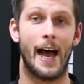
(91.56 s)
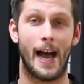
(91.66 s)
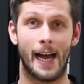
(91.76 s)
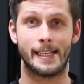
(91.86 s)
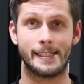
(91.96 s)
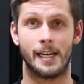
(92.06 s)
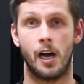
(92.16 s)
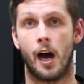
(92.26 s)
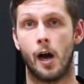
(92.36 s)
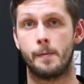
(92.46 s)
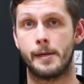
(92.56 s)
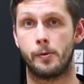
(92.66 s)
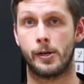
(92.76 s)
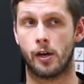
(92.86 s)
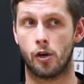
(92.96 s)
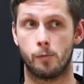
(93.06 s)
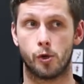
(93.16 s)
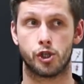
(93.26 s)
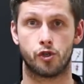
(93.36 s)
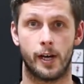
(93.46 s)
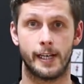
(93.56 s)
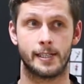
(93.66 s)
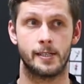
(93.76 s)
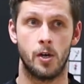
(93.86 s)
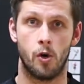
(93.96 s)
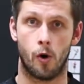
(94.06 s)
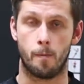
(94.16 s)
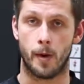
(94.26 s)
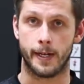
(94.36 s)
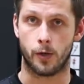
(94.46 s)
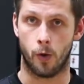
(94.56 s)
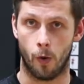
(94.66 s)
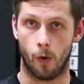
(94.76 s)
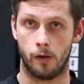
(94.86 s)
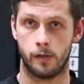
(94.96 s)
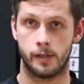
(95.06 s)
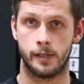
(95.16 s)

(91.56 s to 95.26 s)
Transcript: and I'd be putting a lot more stress on my core.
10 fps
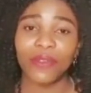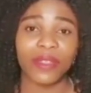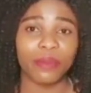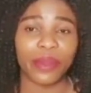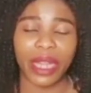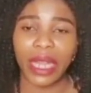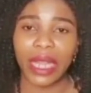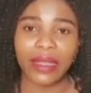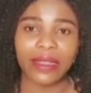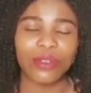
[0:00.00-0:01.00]
of the
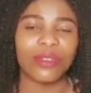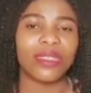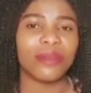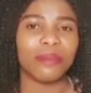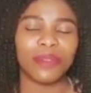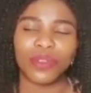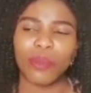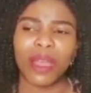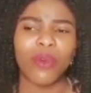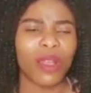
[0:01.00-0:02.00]
pregnancy, because the
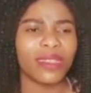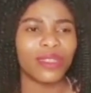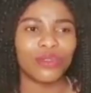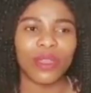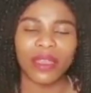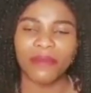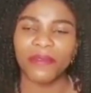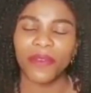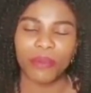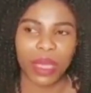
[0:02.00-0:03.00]
stomach was too
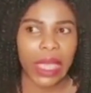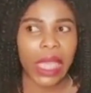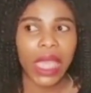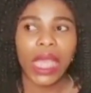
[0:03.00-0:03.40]
heavy for me,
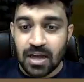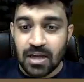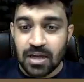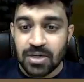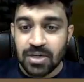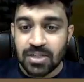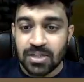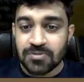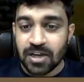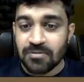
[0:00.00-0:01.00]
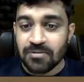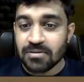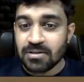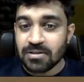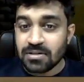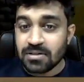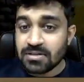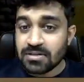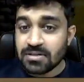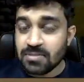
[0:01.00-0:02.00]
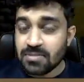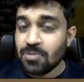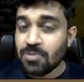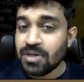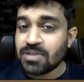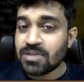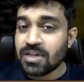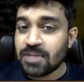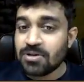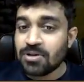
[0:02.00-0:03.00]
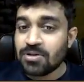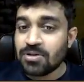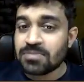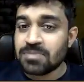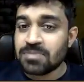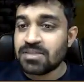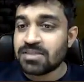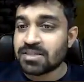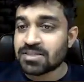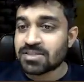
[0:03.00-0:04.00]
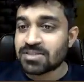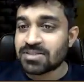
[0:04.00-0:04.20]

queen h5, some opponents would get tempted to just play g6,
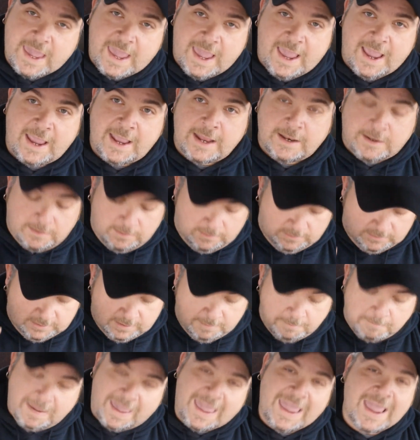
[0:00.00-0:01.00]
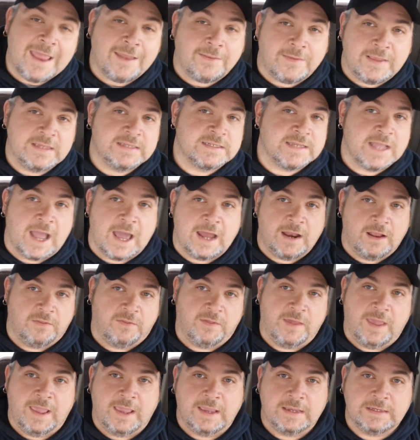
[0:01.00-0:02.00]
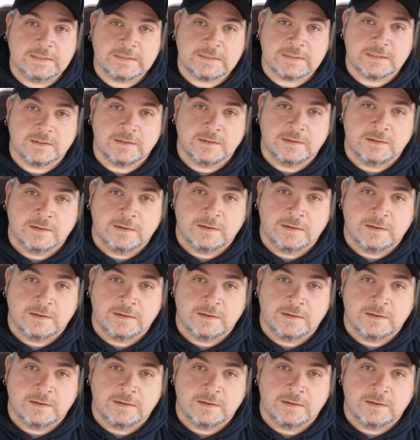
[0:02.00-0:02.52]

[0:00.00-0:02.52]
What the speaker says: can't demand these kind of things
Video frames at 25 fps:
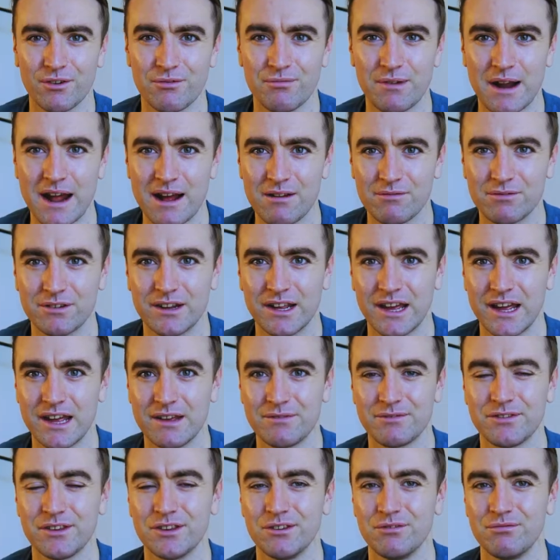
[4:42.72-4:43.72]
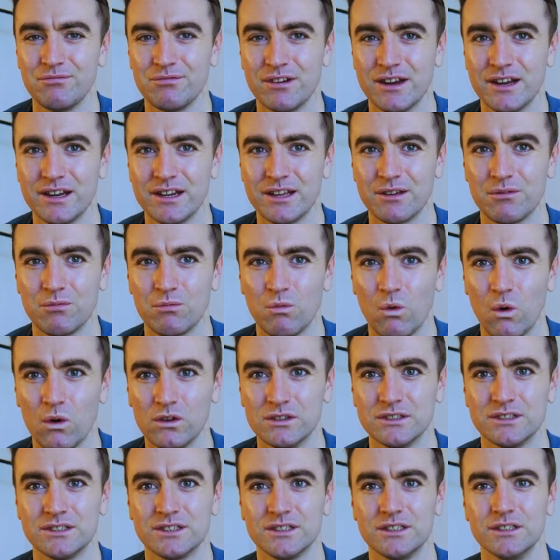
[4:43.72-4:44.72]
around it. If you really
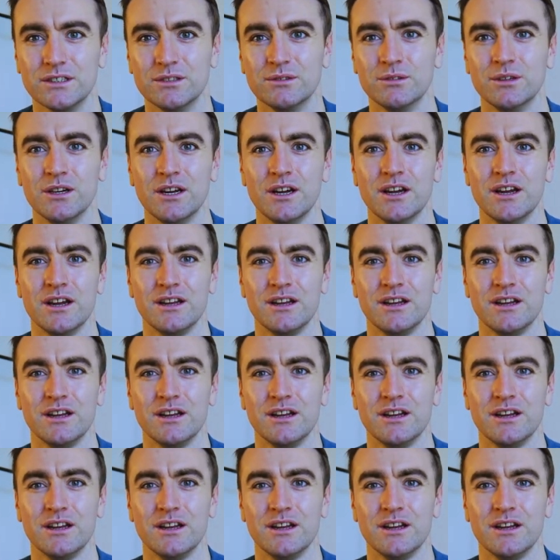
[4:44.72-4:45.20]
want to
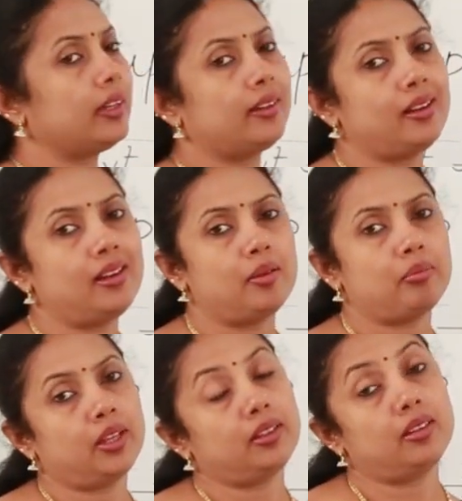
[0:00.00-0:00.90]
they tell
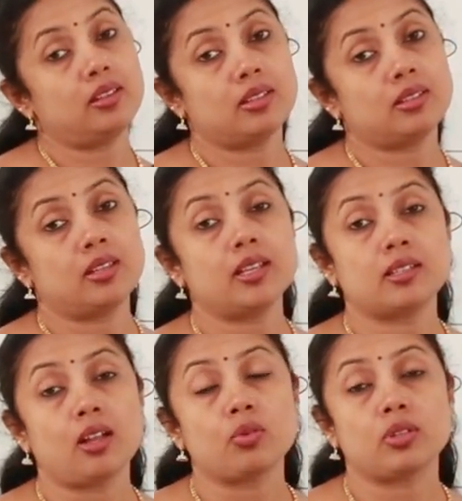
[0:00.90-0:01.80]
him that this
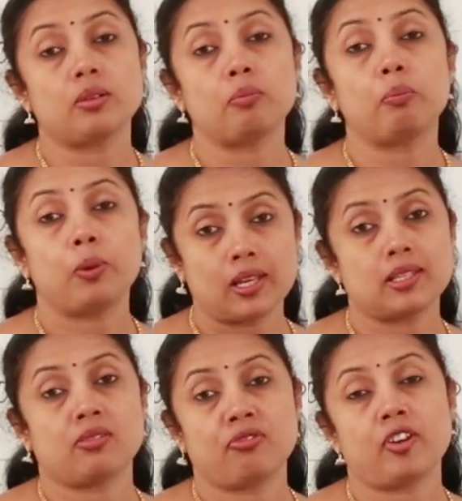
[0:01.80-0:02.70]
6,000
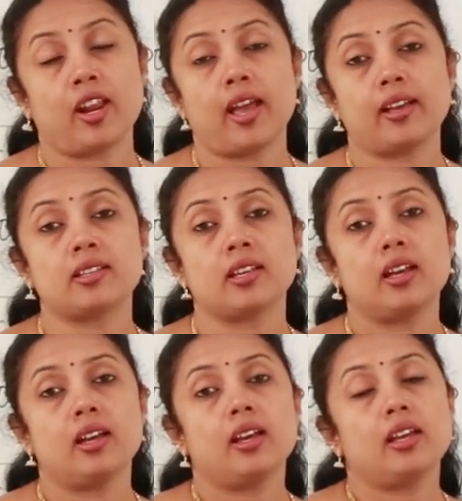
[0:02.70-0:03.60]
plus francs
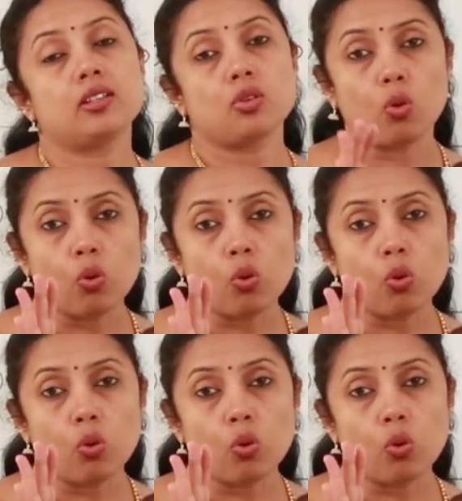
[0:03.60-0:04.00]
is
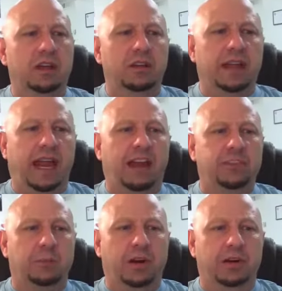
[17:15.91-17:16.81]
the
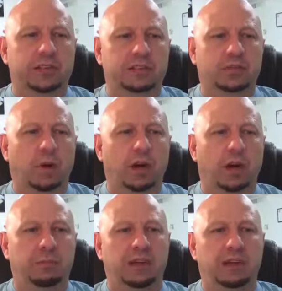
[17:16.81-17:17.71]
after part is what
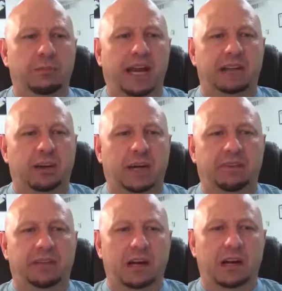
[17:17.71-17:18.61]
me and mine are
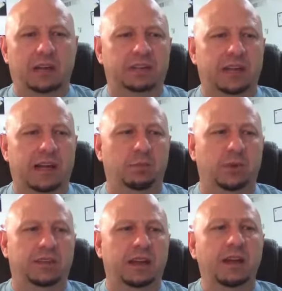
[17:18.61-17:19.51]
having a hard time with.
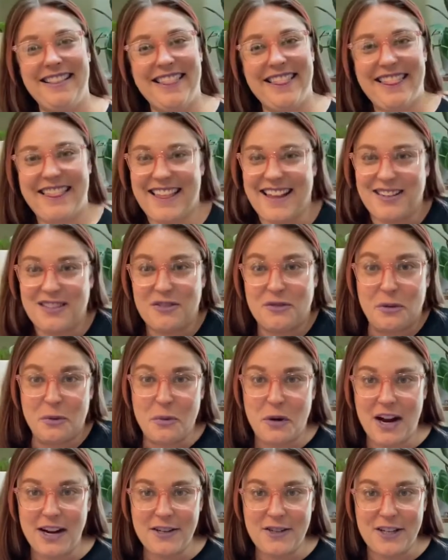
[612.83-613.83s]
Thanks for
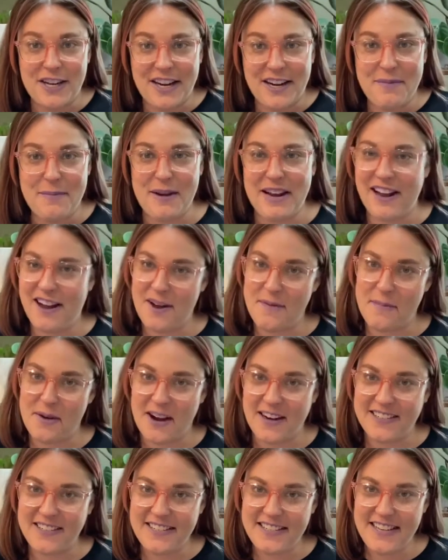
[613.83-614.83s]
watching me
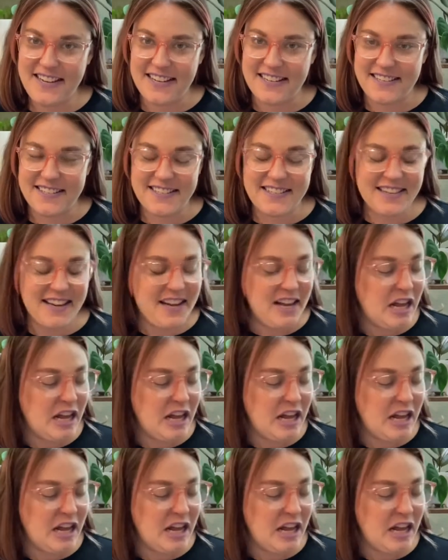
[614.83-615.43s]
unbox this.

+ + +

WHAT YOU ARE ASKED TO DO
Word for word, retype all of the data above, but include no pictures.

FINISHED TASK
(91.56 s)
(91.66 s)
(91.76 s)
(91.86 s)
(91.96 s)
(92.06 s)
(92.16 s)
(92.26 s)
(92.36 s)
(92.46 s)
(92.56 s)
(92.66 s)
(92.76 s)
(92.86 s)
(92.96 s)
(93.06 s)
(93.16 s)
(93.26 s)
(93.36 s)
(93.46 s)
(93.56 s)
(93.66 s)
(93.76 s)
(93.86 s)
(93.96 s)
(94.06 s)
(94.16 s)
(94.26 s)
(94.36 s)
(94.46 s)
(94.56 s)
(94.66 s)
(94.76 s)
(94.86 s)
(94.96 s)
(95.06 s)
(95.16 s)

(91.56 s to 95.26 s)
Transcript: and I'd be putting a lot more stress on my core.
10 fps
[0:00.00-0:01.00]
of the
[0:01.00-0:02.00]
pregnancy, because the
[0:02.00-0:03.00]
stomach was too
[0:03.00-0:03.40]
heavy for me,
[0:00.00-0:01.00]
[0:01.00-0:02.00]
[0:02.00-0:03.00]
[0:03.00-0:04.00]
[0:04.00-0:04.20]

queen h5, some opponents would get tempted to just play g6,
[0:00.00-0:01.00]
[0:01.00-0:02.00]
[0:02.00-0:02.52]

[0:00.00-0:02.52]
What the speaker says: can't demand these kind of things
Video frames at 25 fps:
[4:42.72-4:43.72]
[4:43.72-4:44.72]
around it. If you really
[4:44.72-4:45.20]
want to
[0:00.00-0:00.90]
they tell
[0:00.90-0:01.80]
him that this
[0:01.80-0:02.70]
6,000
[0:02.70-0:03.60]
plus francs
[0:03.60-0:04.00]
is
[17:15.91-17:16.81]
the
[17:16.81-17:17.71]
after part is what
[17:17.71-17:18.61]
me and mine are
[17:18.61-17:19.51]
having a hard time with.
[612.83-613.83s]
Thanks for
[613.83-614.83s]
watching me
[614.83-615.43s]
unbox this.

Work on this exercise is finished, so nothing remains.